The emissions, strategy and targets will be reported for the financial year ending 31 March 2022.
South Africa’s big banks have significantly improved their climate risk disclosure in the past two years, but the pace and scale of action is still far from what is needed to support rapid decarbonisation, and a just transition to a low-carbon, inclusive economy, in line with the goals of the Paris Agreement.
Nedbank is the only major South African bank so far to have set short-, medium-, and long-term targets for reducing its exposure to fossil fuels.
Nedbank’s energy policy commits to the bank having “zero exposure to all activities related to fossil fuels [except when required to back up renewable power] by 2045”.
Standard Bank has committed to publishing, in 2022, a climate strategy, and short-, medium-, and long-term targets to reduce its exposure to fossil fuel assets on a timeline aligned with the goals of the Paris Agreement.

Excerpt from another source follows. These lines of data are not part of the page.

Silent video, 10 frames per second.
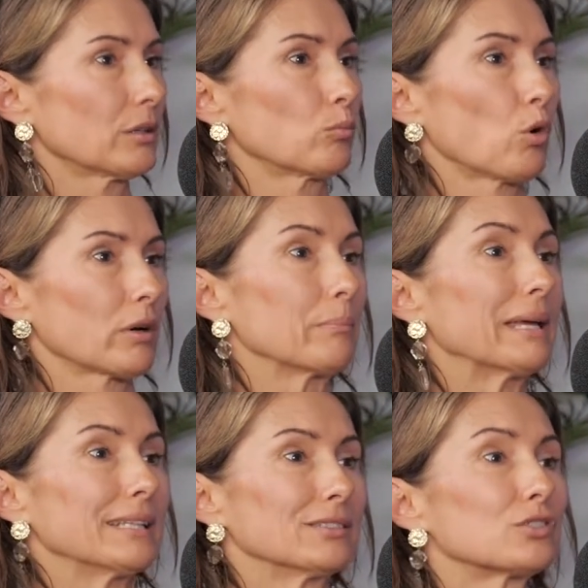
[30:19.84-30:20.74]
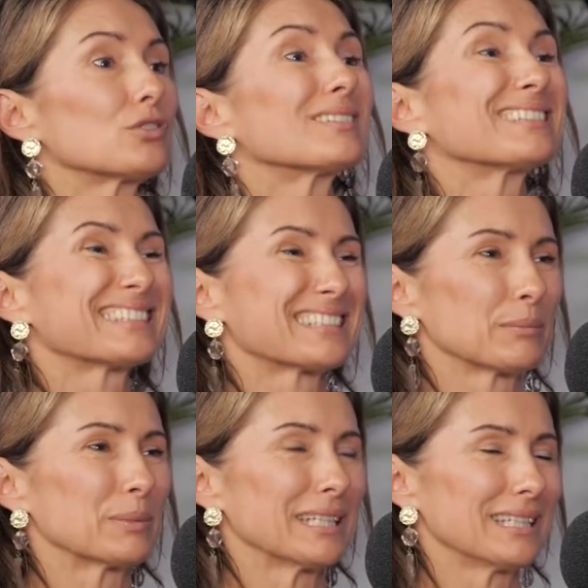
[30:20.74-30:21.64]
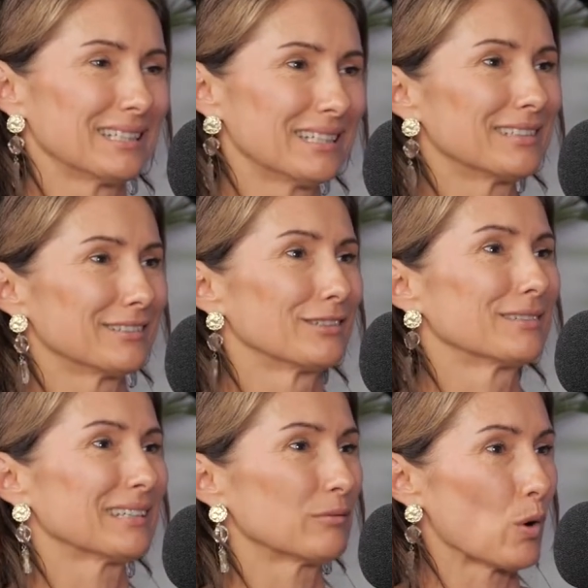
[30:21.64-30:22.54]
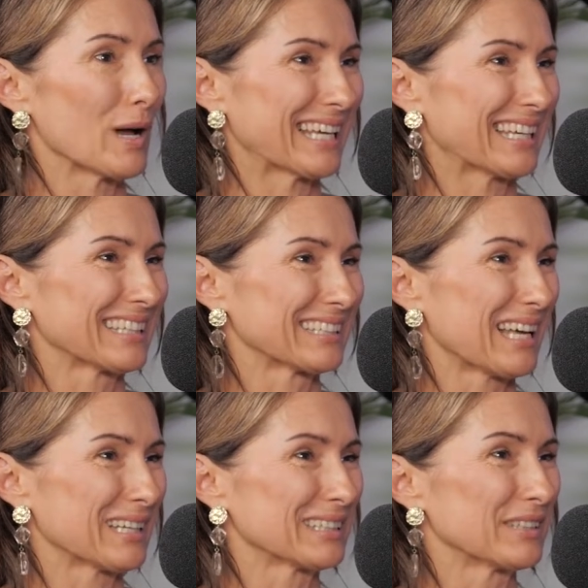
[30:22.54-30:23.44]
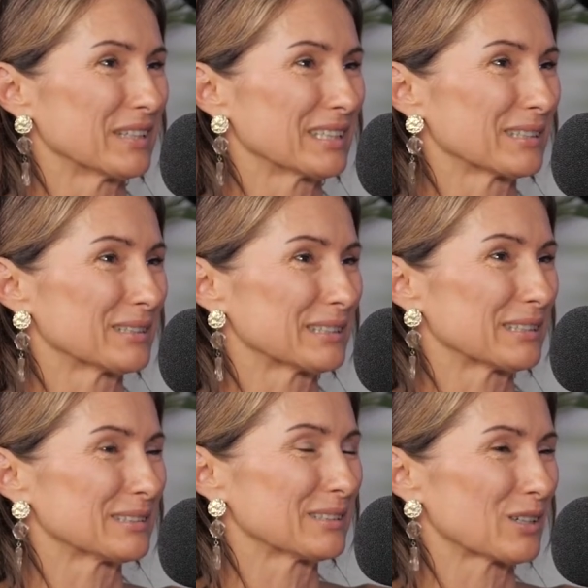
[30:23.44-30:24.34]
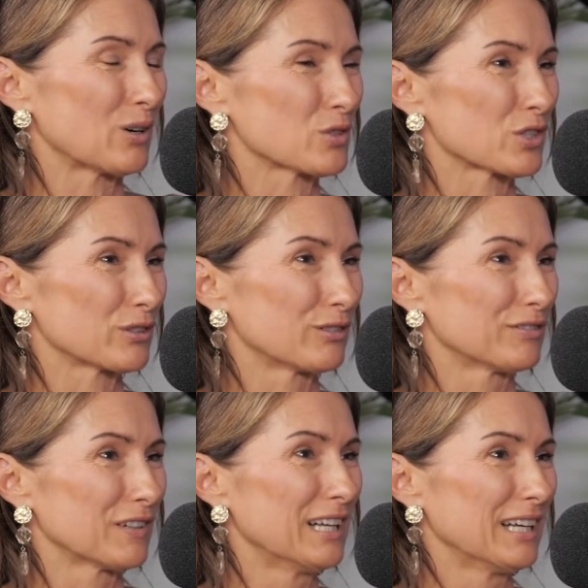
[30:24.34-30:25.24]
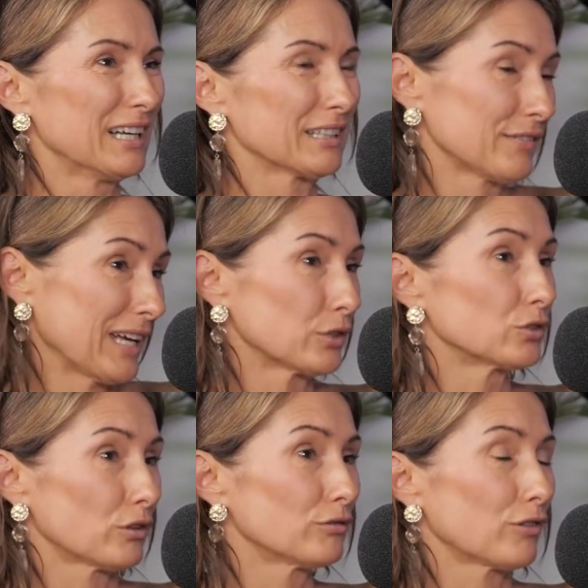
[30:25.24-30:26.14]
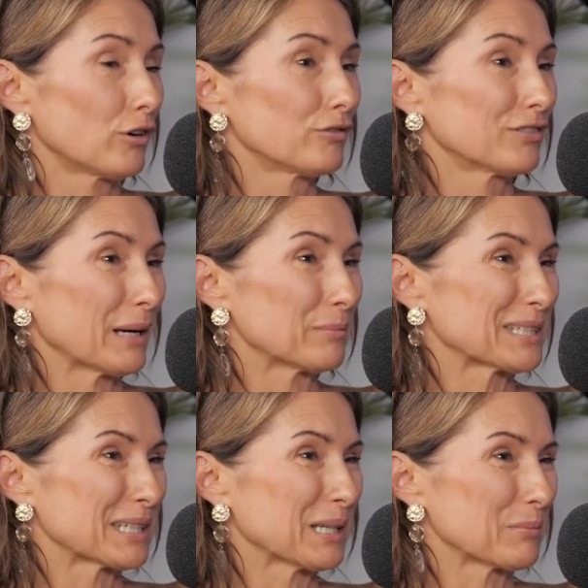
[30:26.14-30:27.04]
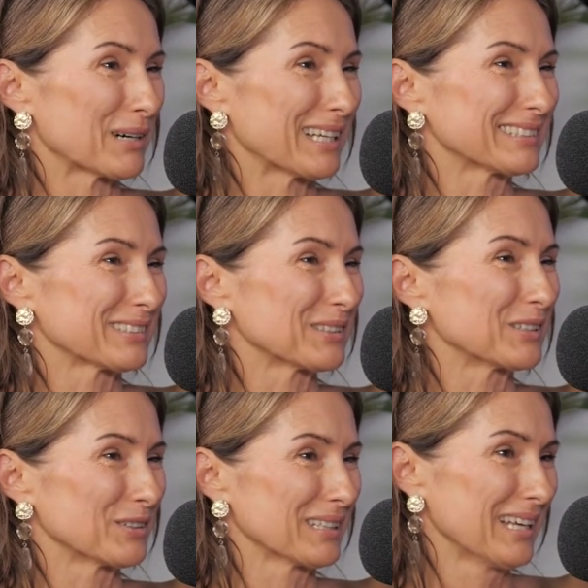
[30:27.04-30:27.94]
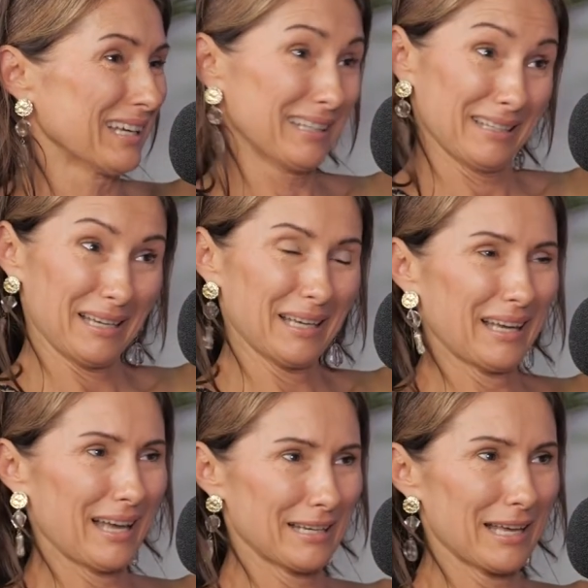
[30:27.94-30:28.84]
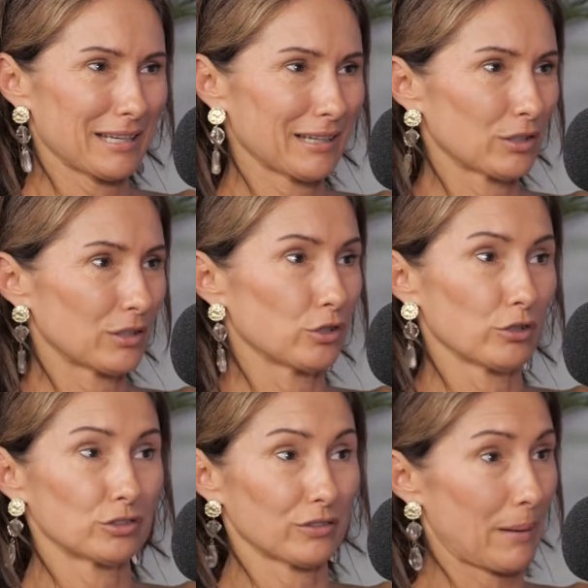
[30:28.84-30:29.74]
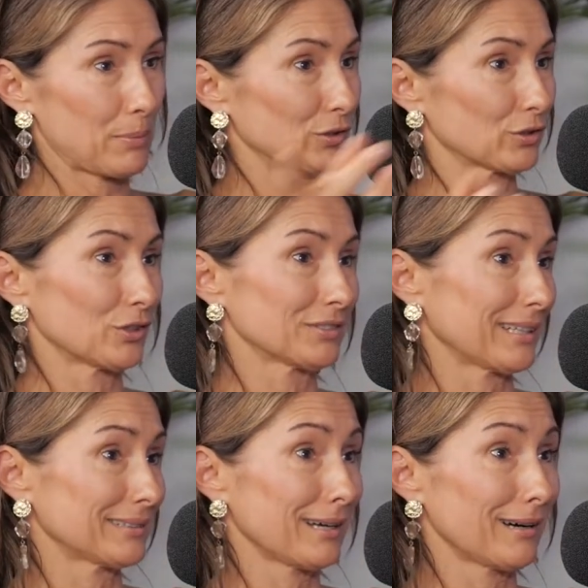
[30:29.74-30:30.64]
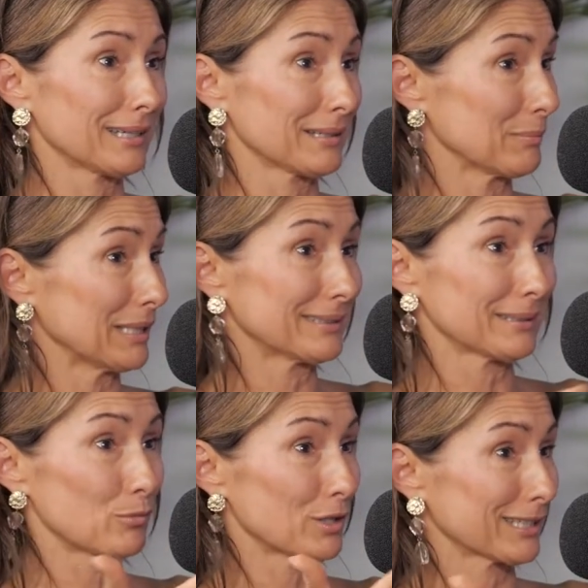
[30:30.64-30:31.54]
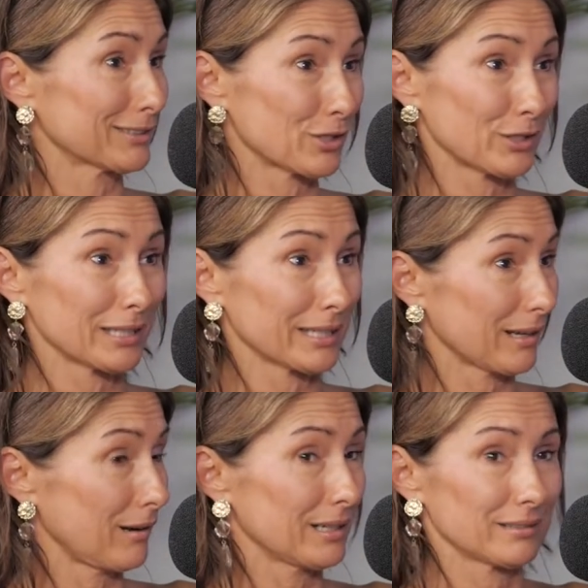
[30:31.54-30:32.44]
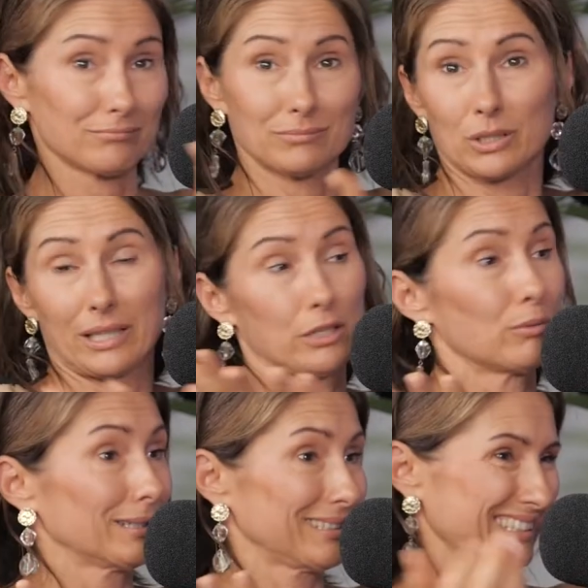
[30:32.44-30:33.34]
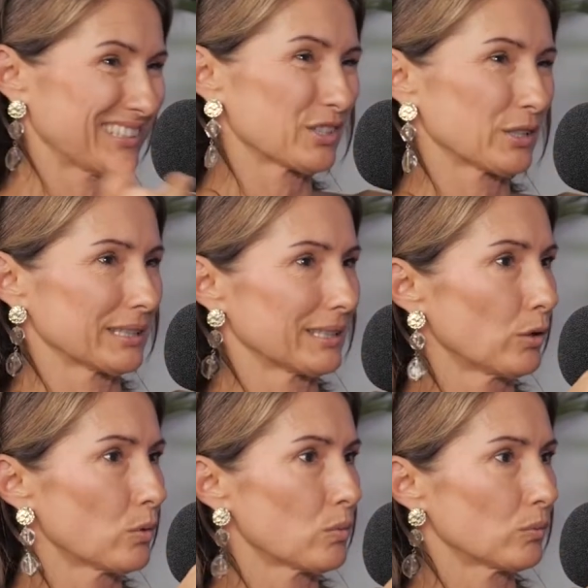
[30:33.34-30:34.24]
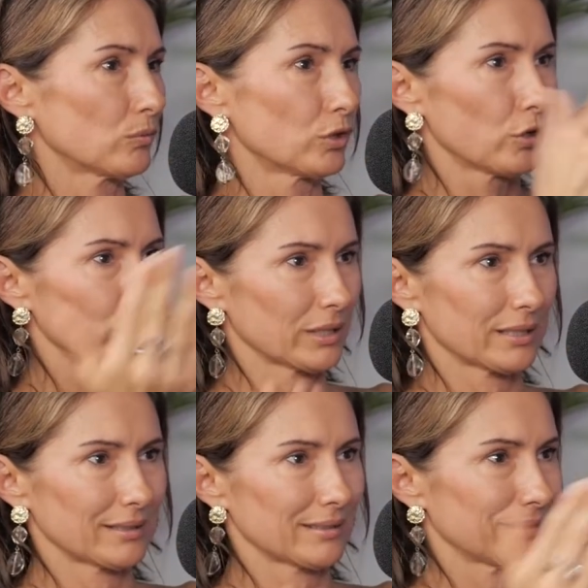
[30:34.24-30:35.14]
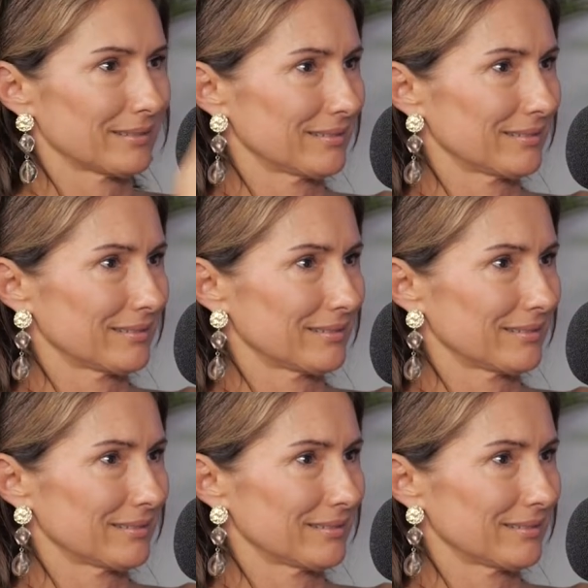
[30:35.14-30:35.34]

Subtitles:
what it means to be working and living the culture of and the values of that particular brand. So so that person goes outside and meets someone externally, a client, anyone externally, they'll know that it's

By contrast, Investec’s resolution requires the setting of targets not only for its fossil fuel exposure, but for the GHG emissions associated with its entire lending and investment portfolio.
On Monday, the United Nations’ Intergovernmental Panel on Climate Change (IPCC) published the first part of its sixth assessment report, summarising the “physical science basis” for climate change. Relying on more than 14,000 peer-reviewed studies, the report confirms that human influence has warmed the climate at a rate that is unprecedented in at least the last 2000 years.
The report provides new estimates of the chances of crossing the global warming level of 1.5°C (“more likely than not” by 2040, even in low emission scenarios), and finds that unless there are immediate, rapid and large-scale reductions in GHGs, even limiting warming to 2°C will be beyond reach.
Failure to take sufficiently-meaningful climate action in the past, means that we no longer have the luxury of spending decades taking small steps to address the climate crisis. All major companies should be setting climate science-based strategies and GHG emission reduction targets, linking a large proportion of executive remuneration to their achievement, and reporting annually on their progress.